A mathematical method for analyzing the relationships among a firm's fixed costs, profits, and variable costs. Financial analysts are particularly interested in how changes in output and sales will translate into changes in earnings.

An analysis of a product or company's sales required to neither lose money nor make a profit, but simply to cover costs. A company needs to at least break even in order to make the expense of producing a product worth the effort. As a result, breakeven analysis is an important feature in evaluating the risk of an activity. Breakeven analysis calculates the relationship between the fixed costs, variable costs, and profit of the product (Warren :Reeve :& Duchac :2008 :12).

Break-even analysis is an expected component of most business plans, especially for startup companies. This calculator helps determine your company's break-even point, the amount of revenue you need to generate to cover your fixed and variable costs.

Discussion

The break-even analysis is not our favorite analysis because:

It is frequently mistaken for the payback period, the time it takes to recover an investment. There are variations on break-even that make some people think we have it wrong. The one we do use is the most common, the most universally accepted, but not the only one possible. (Siegel & Shim :2006 :141) 

It depends on the concept of fixed costs, a hard idea to swallow. Technically, a break-even analysis defines fixed costs as those costs that would continue even if you went broke. Instead, you may want to use your regular running fixed costs, including payroll and normal expenses. This will give you a better insight on financial realities. We call that “burn rate” these post-Internet days.

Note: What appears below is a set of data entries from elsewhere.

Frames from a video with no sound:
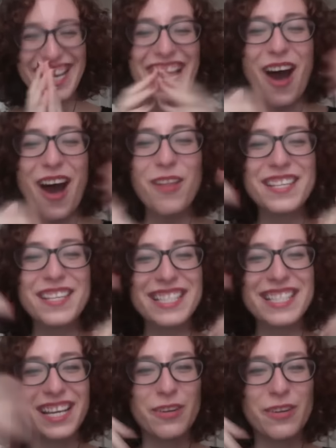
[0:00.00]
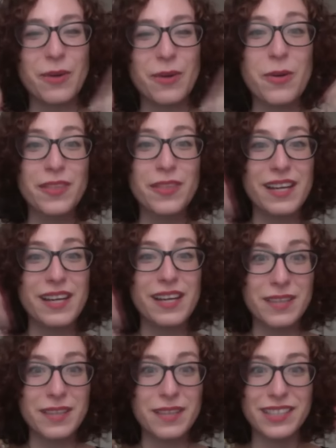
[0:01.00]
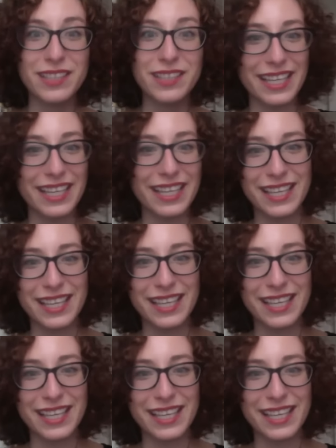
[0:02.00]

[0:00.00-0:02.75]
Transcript: All this like growth and up leveling and things.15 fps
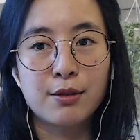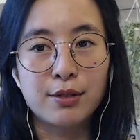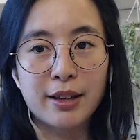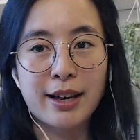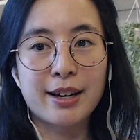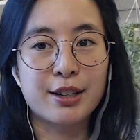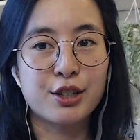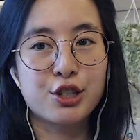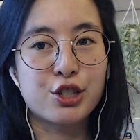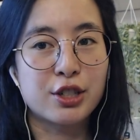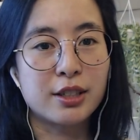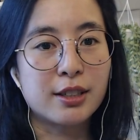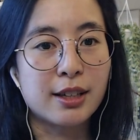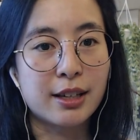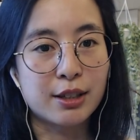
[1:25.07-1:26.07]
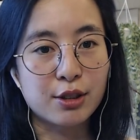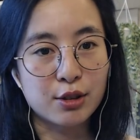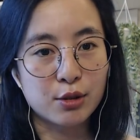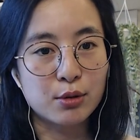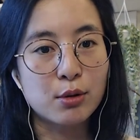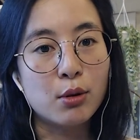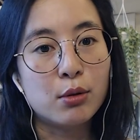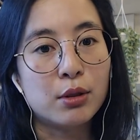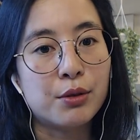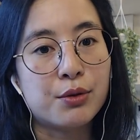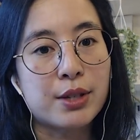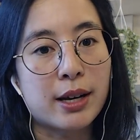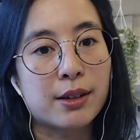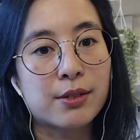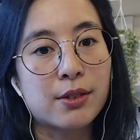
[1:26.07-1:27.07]
flesh and like you know all
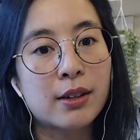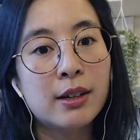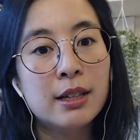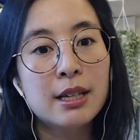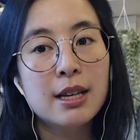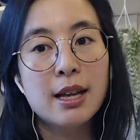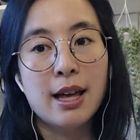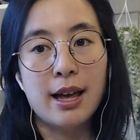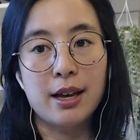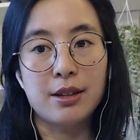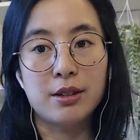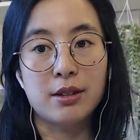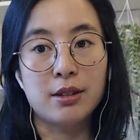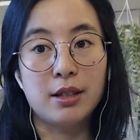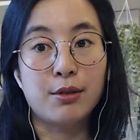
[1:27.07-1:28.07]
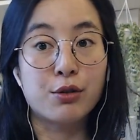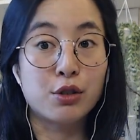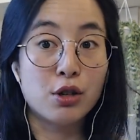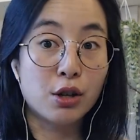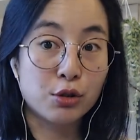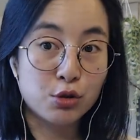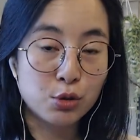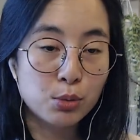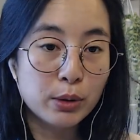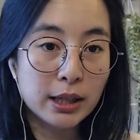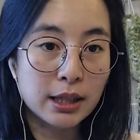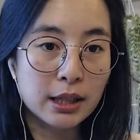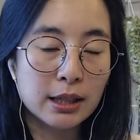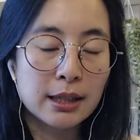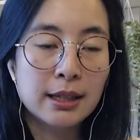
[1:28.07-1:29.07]
of that and if you're not
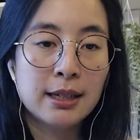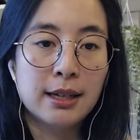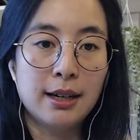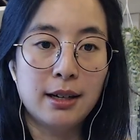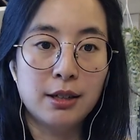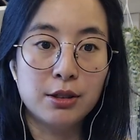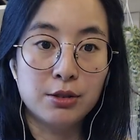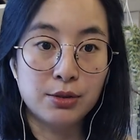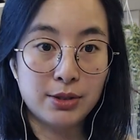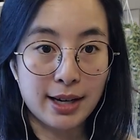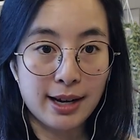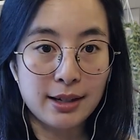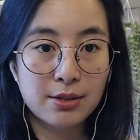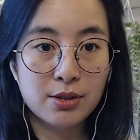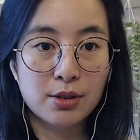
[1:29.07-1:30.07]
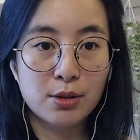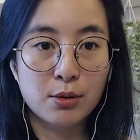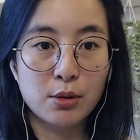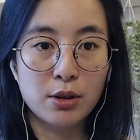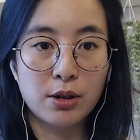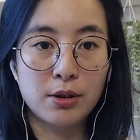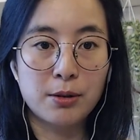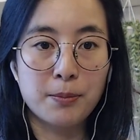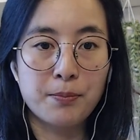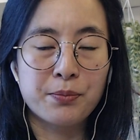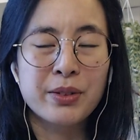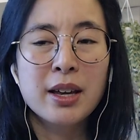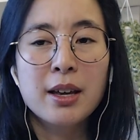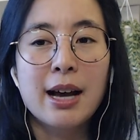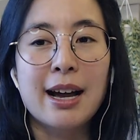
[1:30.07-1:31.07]
doing uh, that
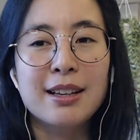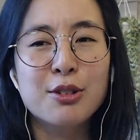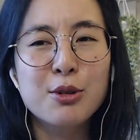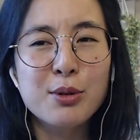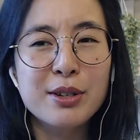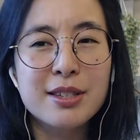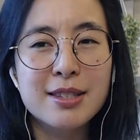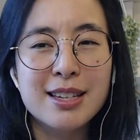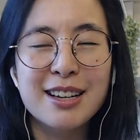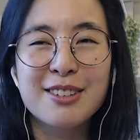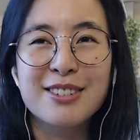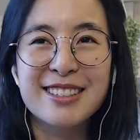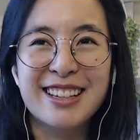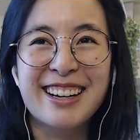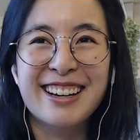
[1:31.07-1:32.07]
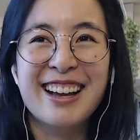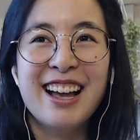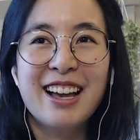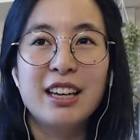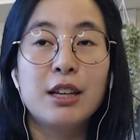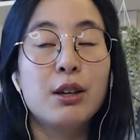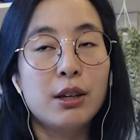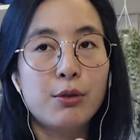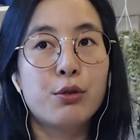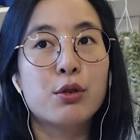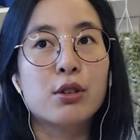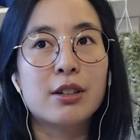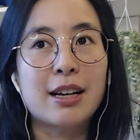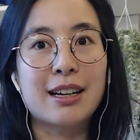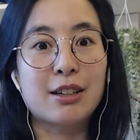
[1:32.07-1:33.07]
um, i know it sounds uh, if
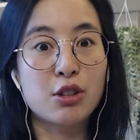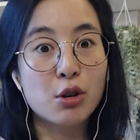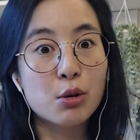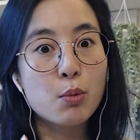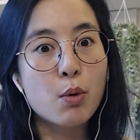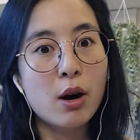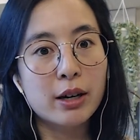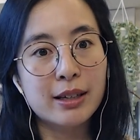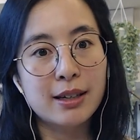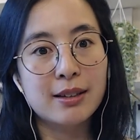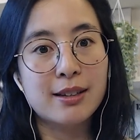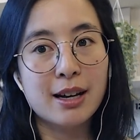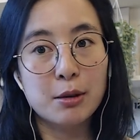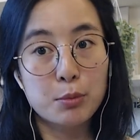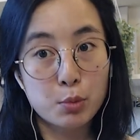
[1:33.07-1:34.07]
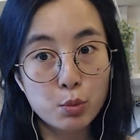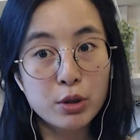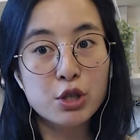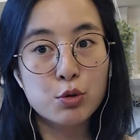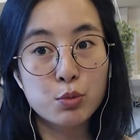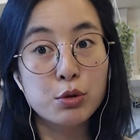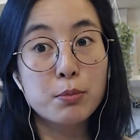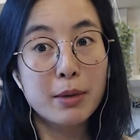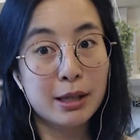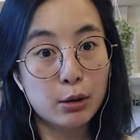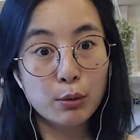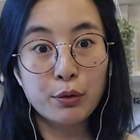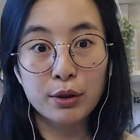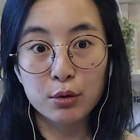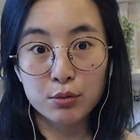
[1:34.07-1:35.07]
you're like you know walking that which would
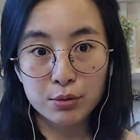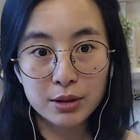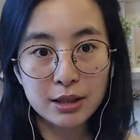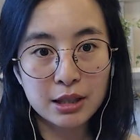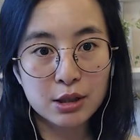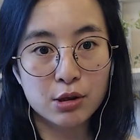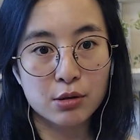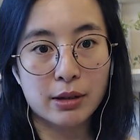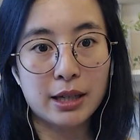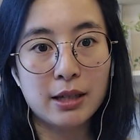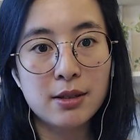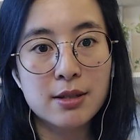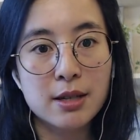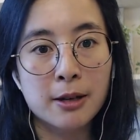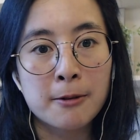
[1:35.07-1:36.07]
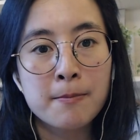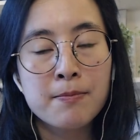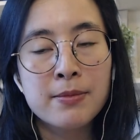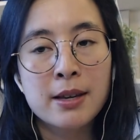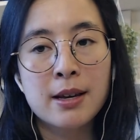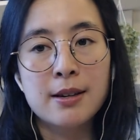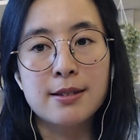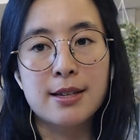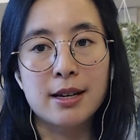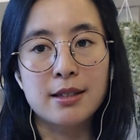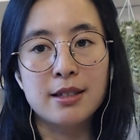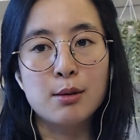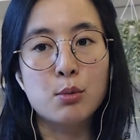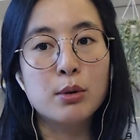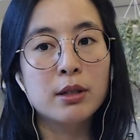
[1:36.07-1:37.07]
make you feel really great uh,
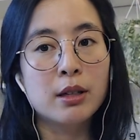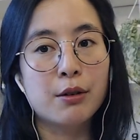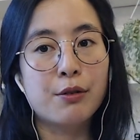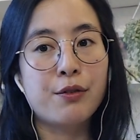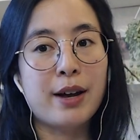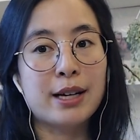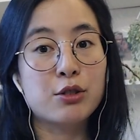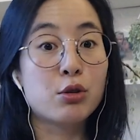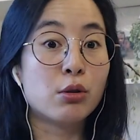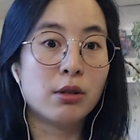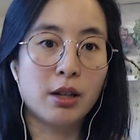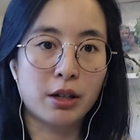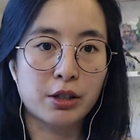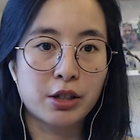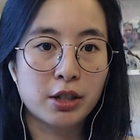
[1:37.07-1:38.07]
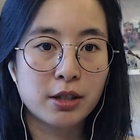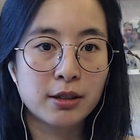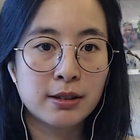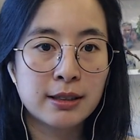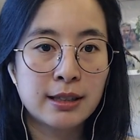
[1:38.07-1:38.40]
then it will affect your luck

It depends on averaging your per-unit variable cost and per-unit revenue over the whole business.

Key Assumptions

The Break-even Analysis depends on three key assumptions:

Average per-unit sales price (per-unit revenue):

This is the price that you receive per unit of sales. Take into account sales discounts and special offers. Get this number from your Sales Forecast. For non-unit based businesses, make the per-unit revenue £1 and enter your costs as a percent of a dollar. The most common questions about this input relate to averaging many different products into a single estimate. The analysis requires a single number, and if you build your Sales Forecast first, then you will have this number. You are not alone in this, the vast majority of businesses sell more than one item, and have to average for their Break-even Analysis (Mott :2005 :148).

Average per-unit cost:

This is the incremental cost, or variable cost, of each unit of sales. If you buy goods for resale, this is what you paid, on average, for the goods you sell. If you sell a service, this is what it costs you, per dollar of revenue or unit of service delivered, to deliver that service. If you are using the basic Sales Forecast table for retail, service and distribution businesses, use a percentage estimate, ...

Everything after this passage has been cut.